───── Supplied material

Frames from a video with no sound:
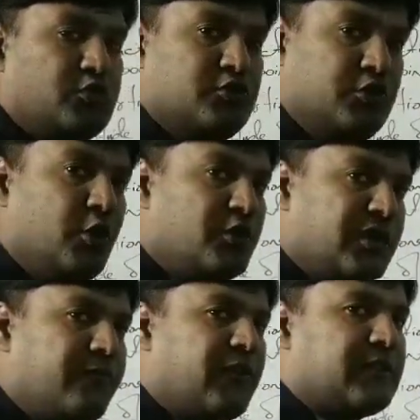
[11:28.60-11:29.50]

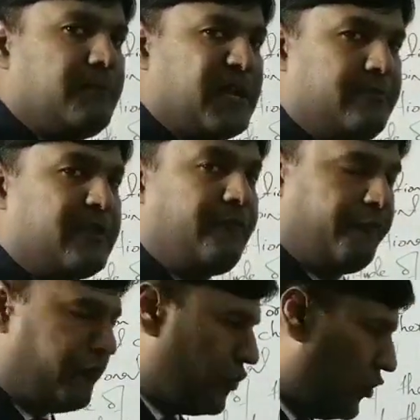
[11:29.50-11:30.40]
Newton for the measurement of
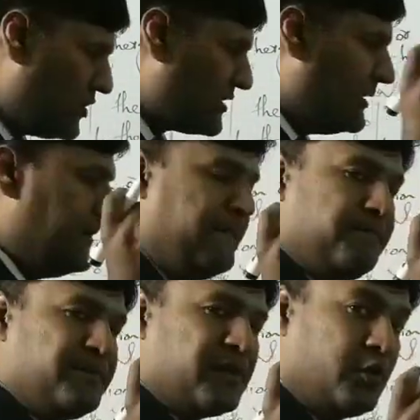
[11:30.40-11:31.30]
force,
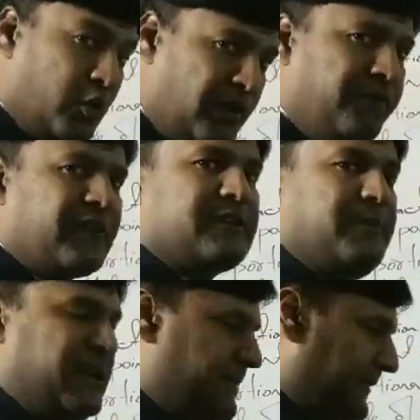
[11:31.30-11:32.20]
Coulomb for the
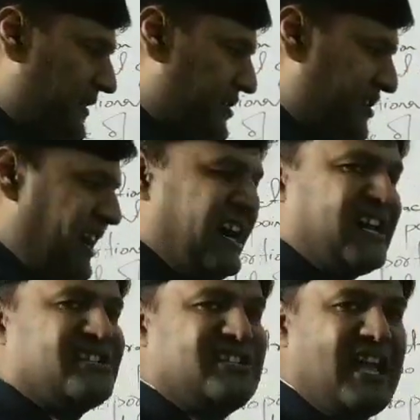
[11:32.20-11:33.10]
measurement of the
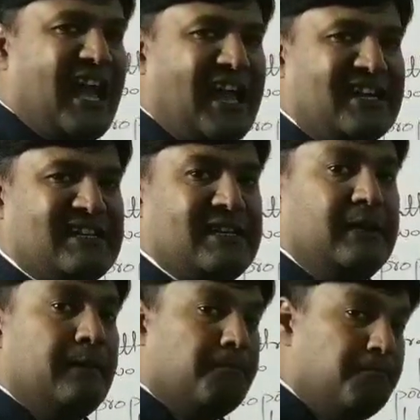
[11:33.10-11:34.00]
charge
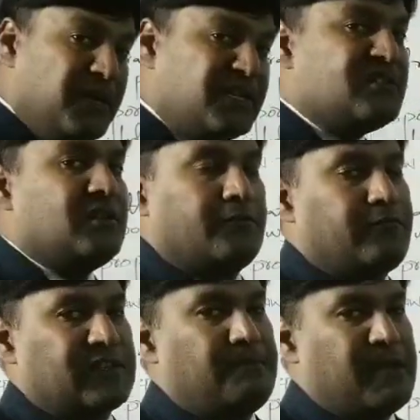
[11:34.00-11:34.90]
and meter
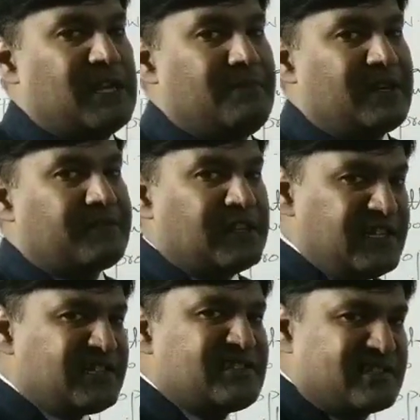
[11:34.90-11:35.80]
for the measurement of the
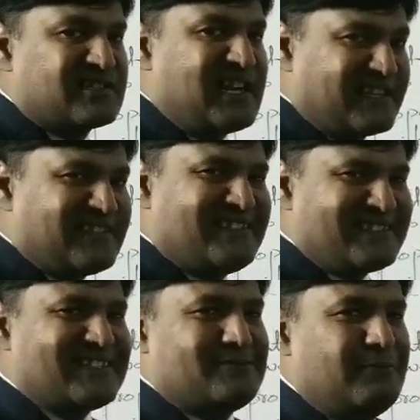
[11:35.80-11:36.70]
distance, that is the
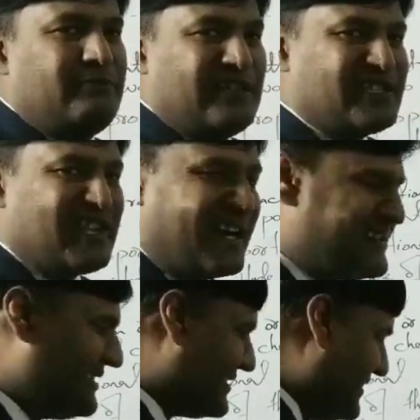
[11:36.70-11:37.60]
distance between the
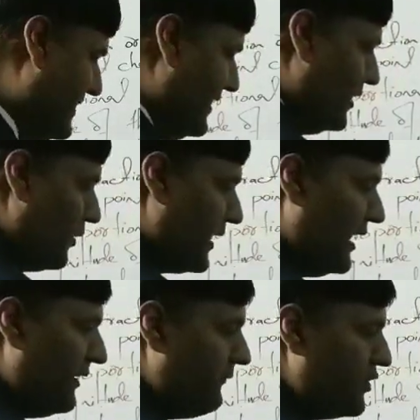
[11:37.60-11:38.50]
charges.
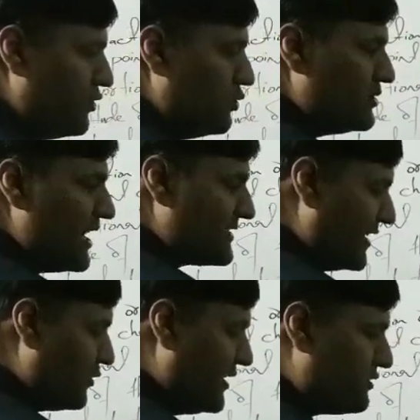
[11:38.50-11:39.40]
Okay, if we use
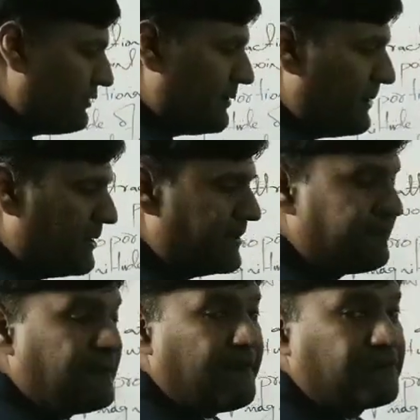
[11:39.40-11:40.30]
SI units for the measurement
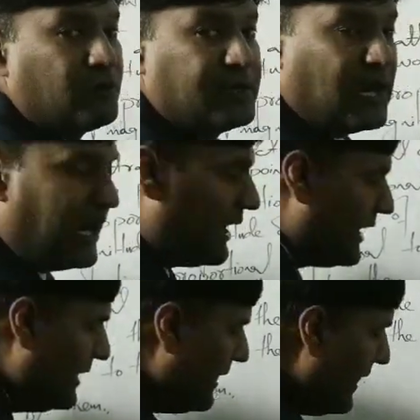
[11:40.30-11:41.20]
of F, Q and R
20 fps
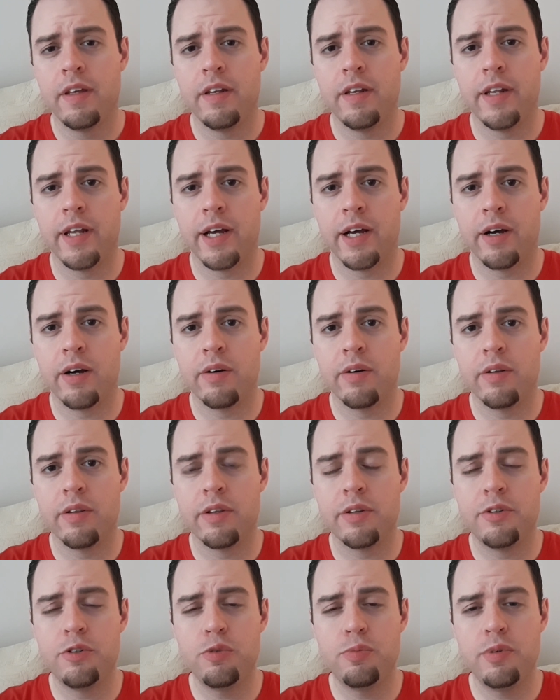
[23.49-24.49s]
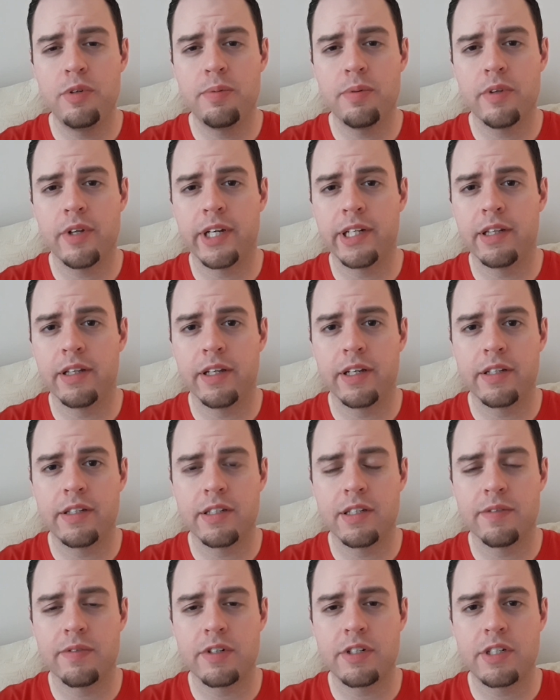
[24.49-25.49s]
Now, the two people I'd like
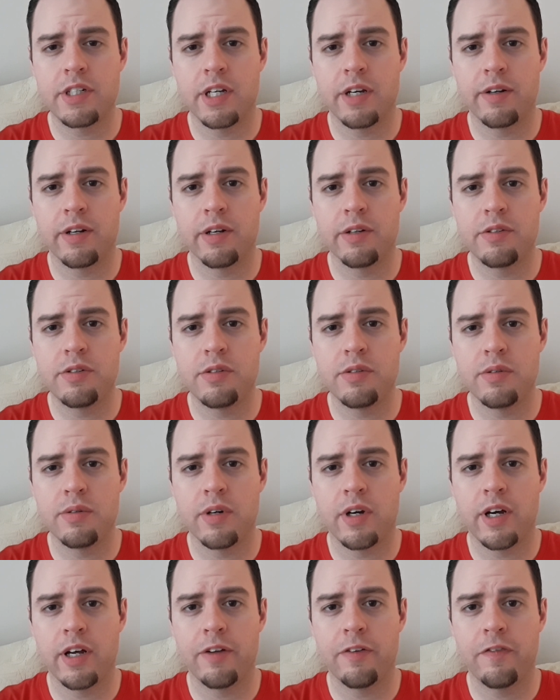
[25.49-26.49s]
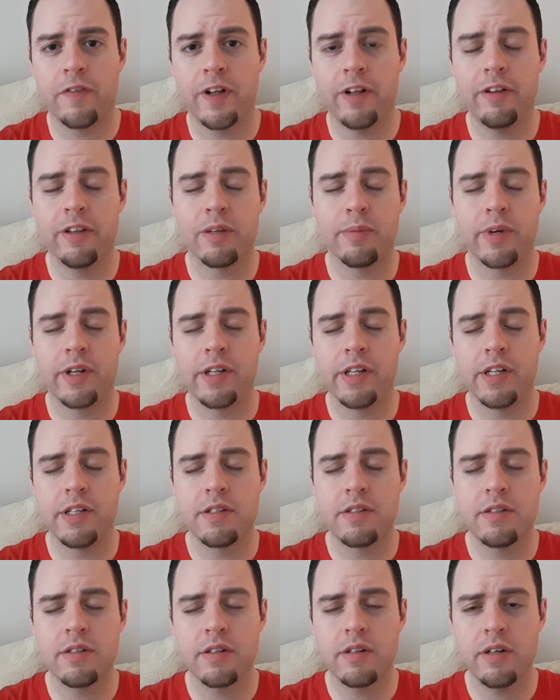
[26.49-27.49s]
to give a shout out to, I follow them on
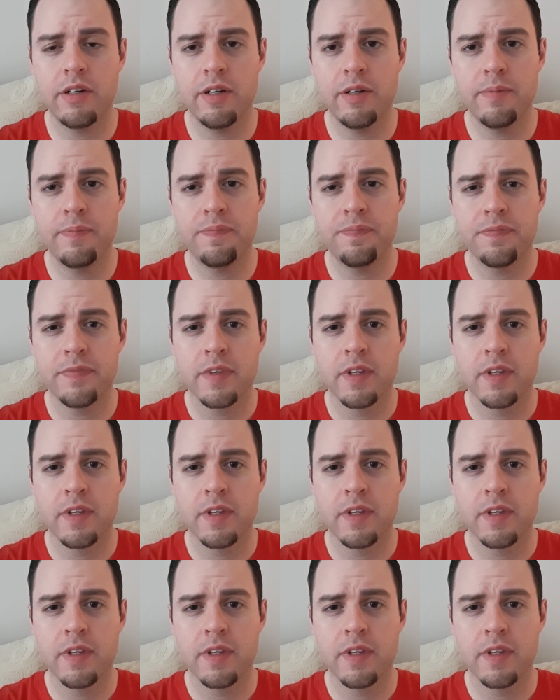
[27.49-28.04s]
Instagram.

──────────

Task directions =
Repeat the entries exactly. Any picture is to be left out.

Result of this exercise =
Frames from a video with no sound:
[11:28.60-11:29.50]

[11:29.50-11:30.40]
Newton for the measurement of
[11:30.40-11:31.30]
force,
[11:31.30-11:32.20]
Coulomb for the
[11:32.20-11:33.10]
measurement of the
[11:33.10-11:34.00]
charge
[11:34.00-11:34.90]
and meter
[11:34.90-11:35.80]
for the measurement of the
[11:35.80-11:36.70]
distance, that is the
[11:36.70-11:37.60]
distance between the
[11:37.60-11:38.50]
charges.
[11:38.50-11:39.40]
Okay, if we use
[11:39.40-11:40.30]
SI units for the measurement
[11:40.30-11:41.20]
of F, Q and R
20 fps
[23.49-24.49s]
[24.49-25.49s]
Now, the two people I'd like
[25.49-26.49s]
[26.49-27.49s]
to give a shout out to, I follow them on
[27.49-28.04s]
Instagram.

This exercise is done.